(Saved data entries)
-------------------------

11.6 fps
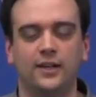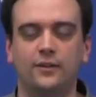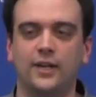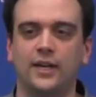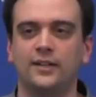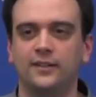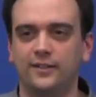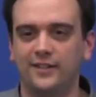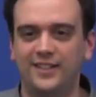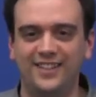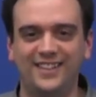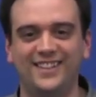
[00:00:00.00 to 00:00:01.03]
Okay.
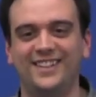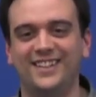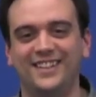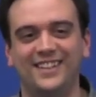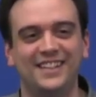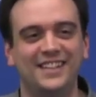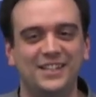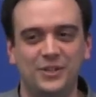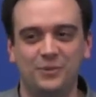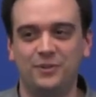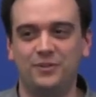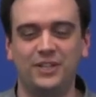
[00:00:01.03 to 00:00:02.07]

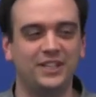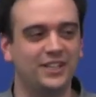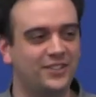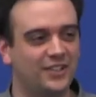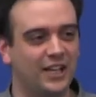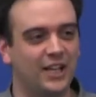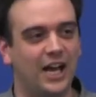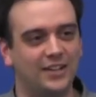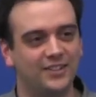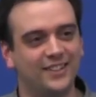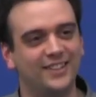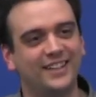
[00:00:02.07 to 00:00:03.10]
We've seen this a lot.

-------------------------

▶ INSTRUCTIONS FOR THE TASK: A word-for-word copy of all the records above is required, with the pictures left out.

▶ SOLUTION FOR THIS TASK:
11.6 fps
[00:00:00.00 to 00:00:01.03]
Okay.
[00:00:01.03 to 00:00:02.07]

[00:00:02.07 to 00:00:03.10]
We've seen this a lot.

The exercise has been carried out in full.